When I imagined what’d I’d say to my younger self, I remembered an interview I heard a couple of years ago with the legendary Beatle, Paul McCartney.
In his 70s, he couldn’t believe that in his 20s, with so little of his life actually lived, he put together songs like Yesterday, Let it Be, and The Long and Winding Road. Essentially, he was talking about the difference between imagining life hypothetically and experiencing it empirically.
And that’s about where I am when I reflect on how the reality of our career and life compares to the movie you created in your head about teaching as you sat through education classes 34 years ago. You actually got a lot of it right. But, like reading a book and then seeing the movie, the movie falls short more in what it leaves out than in what it includes.
Your vision only included bell to bell teaching. It lacked anything about how meaningful your relationships with colleagues and families would be, as well as how annoying it would be to navigate cumbersome and counterproductive policies.

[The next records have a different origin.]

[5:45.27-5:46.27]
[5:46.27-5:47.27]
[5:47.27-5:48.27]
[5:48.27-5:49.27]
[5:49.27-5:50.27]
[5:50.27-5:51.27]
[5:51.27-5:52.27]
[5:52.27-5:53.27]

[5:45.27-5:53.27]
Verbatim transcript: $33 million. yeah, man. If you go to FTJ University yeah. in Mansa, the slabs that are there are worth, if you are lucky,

Moreover, your imagination didn’t include anything from the last third of your career after you earned your National Board Certificate, dove headlong into the teacher leader movement, and created a new and deeper meaning for yourself about what it means to be a teacher and discovering the true professional that lives in you.

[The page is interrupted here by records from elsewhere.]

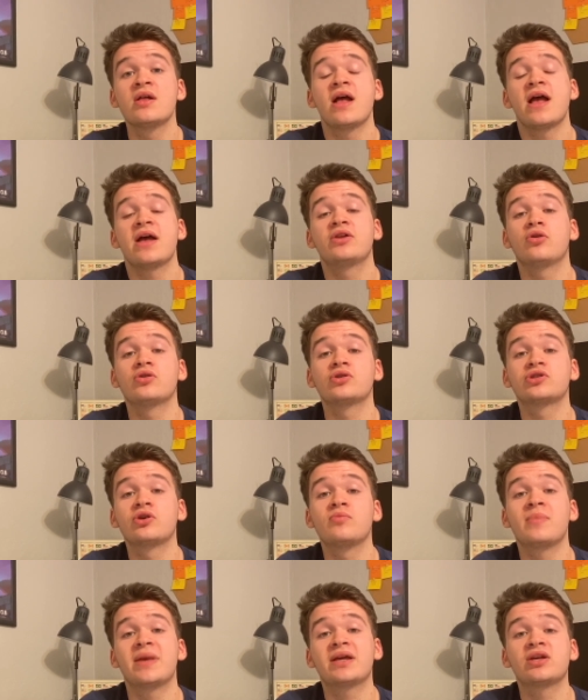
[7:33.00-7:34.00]
and also
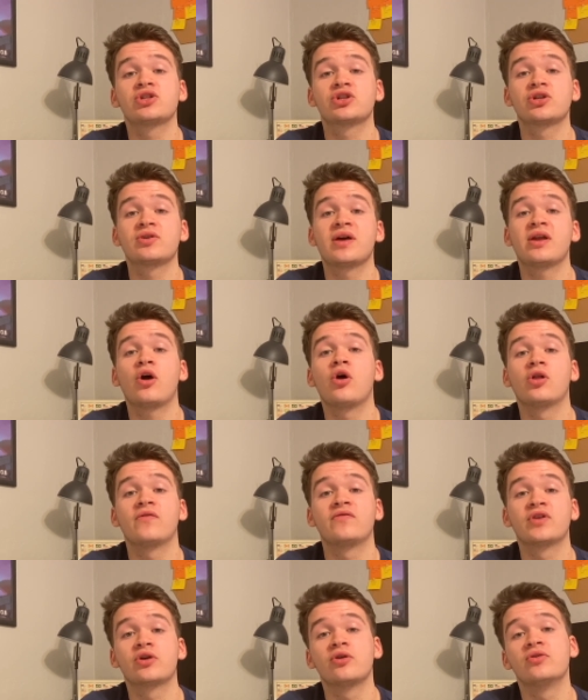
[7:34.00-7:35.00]
making sure that all of
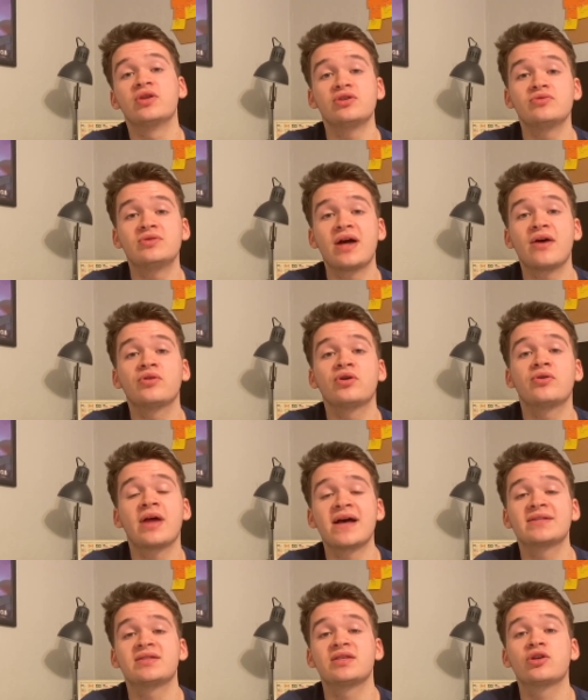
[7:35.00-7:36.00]
the code that you download
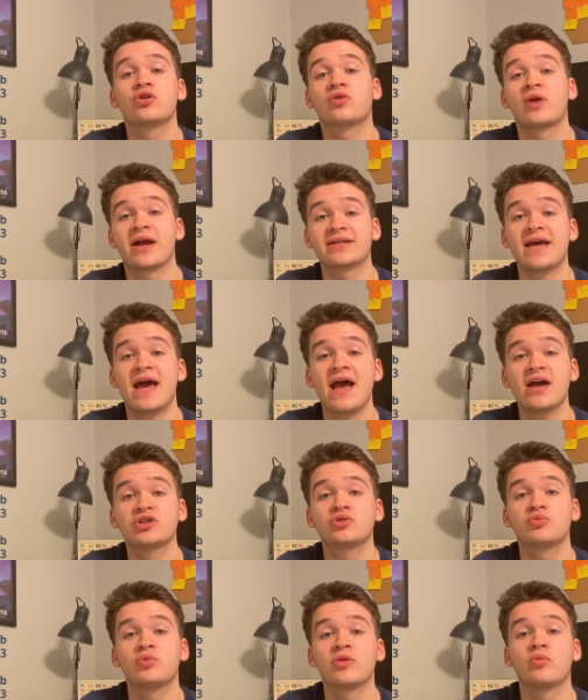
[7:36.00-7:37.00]
has the correct
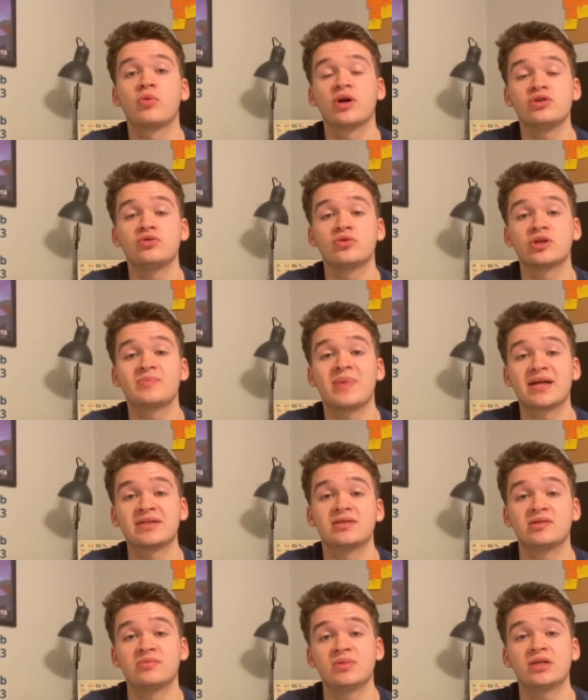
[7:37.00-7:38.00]
hash with what you expect
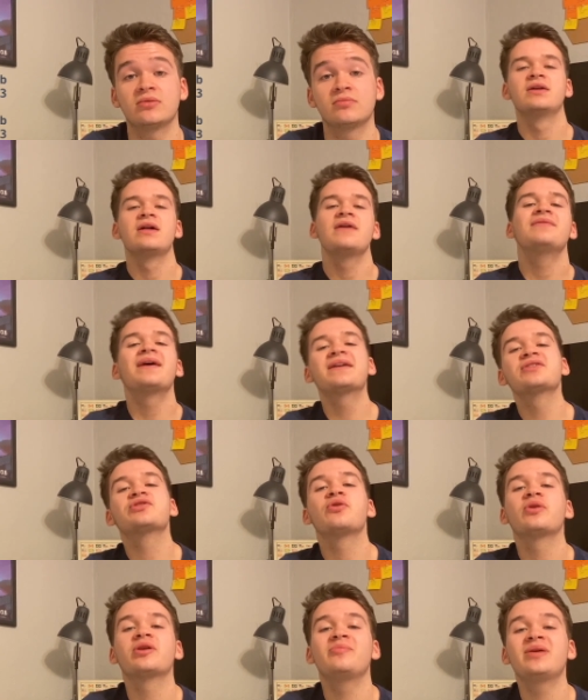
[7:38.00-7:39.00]
it to be. That is
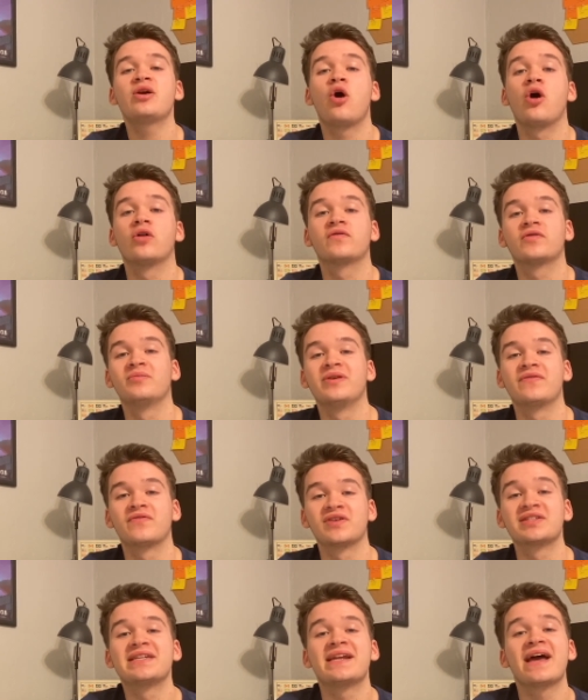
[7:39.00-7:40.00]
going to be all for me
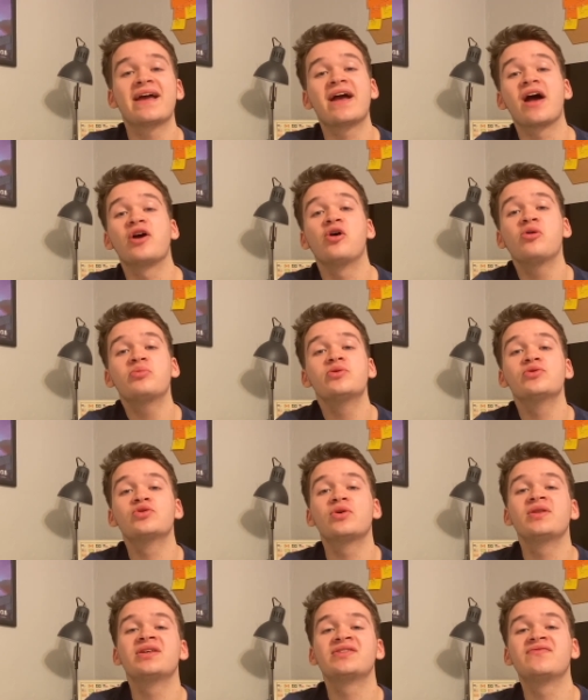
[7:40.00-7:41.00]
for today. I hope you
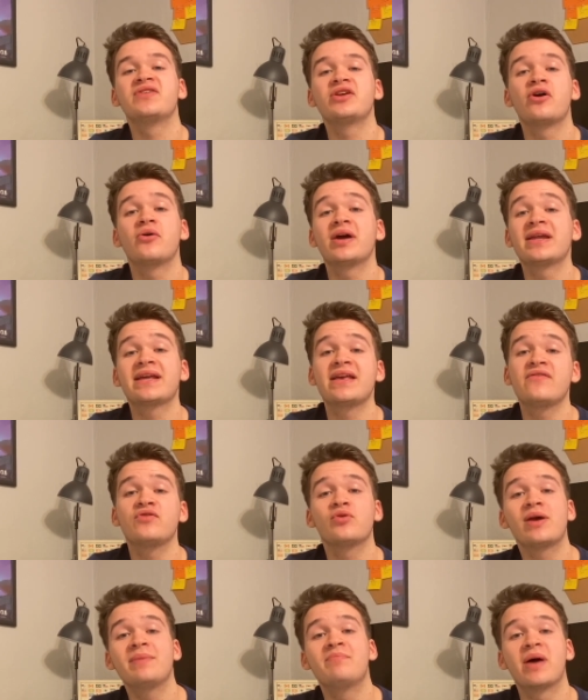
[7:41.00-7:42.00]
enjoyed this video and it gave
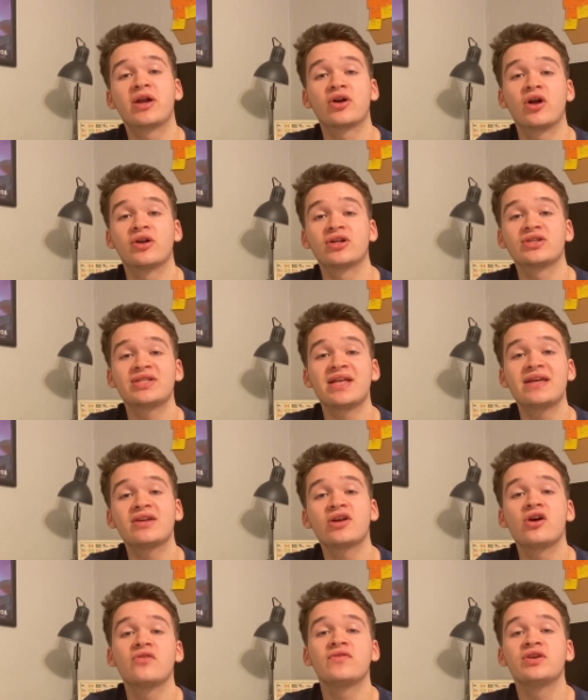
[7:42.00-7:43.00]
you a better understanding
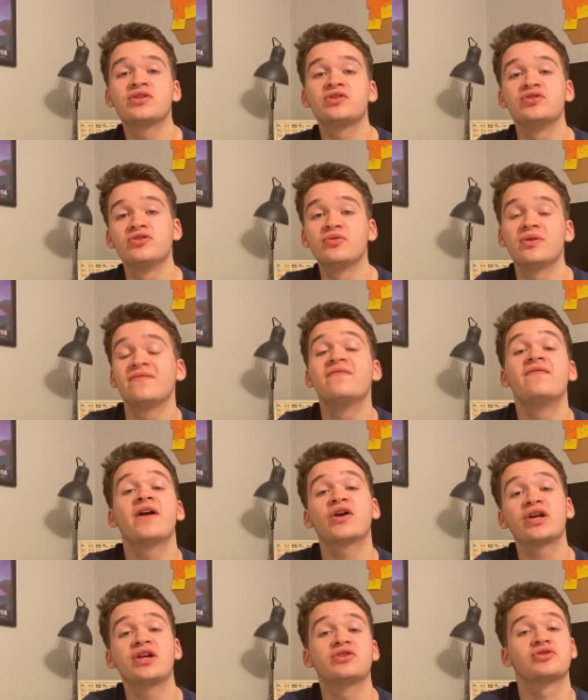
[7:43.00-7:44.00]
of this new and
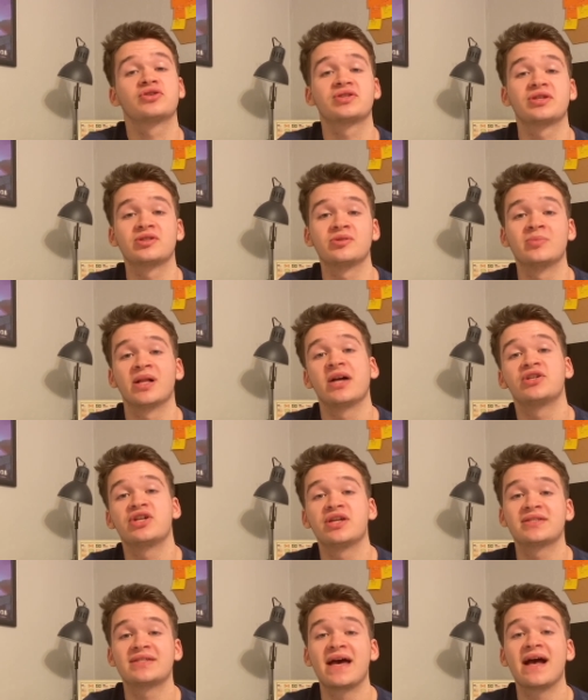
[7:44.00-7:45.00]
very interesting supply chain
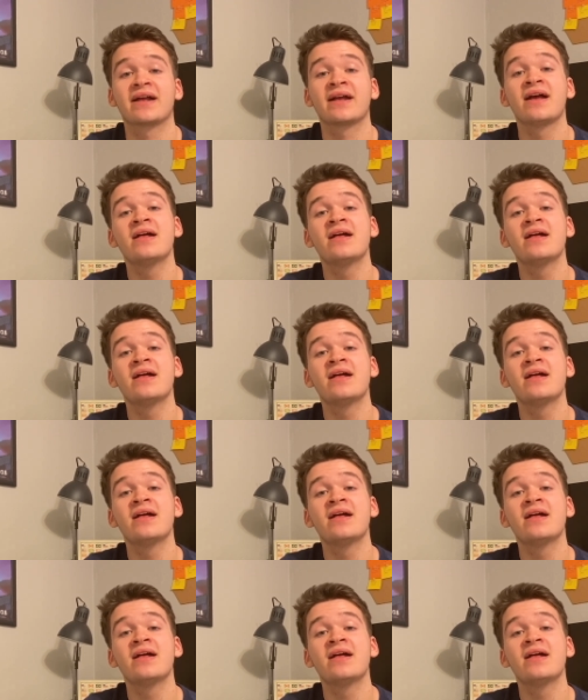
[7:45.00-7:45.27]
attack.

Mostly, you had no clue about how as your career progressed, so would your life along with its milestones of marriage, deaths of loved ones, kids, entry and passage through middle age, divorce, entry into the senior years, career disruption, and, in a few more years, saying good-bye to the job.
I will tell you that you made some seriously good choices in who to pay attention to as you learned how to move from the hypothetical into the empirical in both career and life. So, I want you to know how a handful of books and a few verses from the bible have made all the difference.
If you had not read Stained Glass by William F. Buckley, Jr., you most likely wouldn’t have developed your foundational decision making principle of defaulting to Yes in face of doubt. Similarly, Rabbi Harold Kushner’s book, When All You Ever Wanted Isn’t Enough, taught you that old people more commonly regret the things they didn’t do instead of the things they did. Taking that to heart, you have avoided missing opportunities that now you’d be sorry about.
You did best by paying attention to and following the advice of the author of Ecclesiastes and rather than watching the sky for rain and thus avoiding planting seeds, you cast your bread up on the water and rejoiced in the gift of eating and drinking and finding satisfaction in your toil because there is nothing better than to be happy and to do good.
But, as Jim Lehrer wrote in The Special Prisoner, a lie is anytime you keep something from someone that they have a right to know. And you have a right to know this. My one regret is that you often did – and if we’re being real with each other often still do – the right thing for the wrong reason. And that would be to earn the praise of other people. Not that it’s bad to enjoy a compliment, and not that any good you’ve done is compromised, but we’ll have to live with the fact that some part of everything we’ve done has been tainted by ego.
We can, however, take comfort in the words of the grandmother in Long Distant Life, by Marita Golden, who looks back over her life and understands, “Why old people say it all the time, that they’d do it all the same, because changing one thing changes everything, and you’re only going to get so much of it right, anyway.”
En fin, you, that’d be we, have imagined a career as a teacher, lived it out along with the rest of life, and in a few years you, that’d be we, will walk away from the job for good and have only our memories. I hope we can Let it Be.
I’ll see you when I see you,
Sandy
Comments 1
Thank you for the excellent book recommendations and the real reflection on your career trajectory.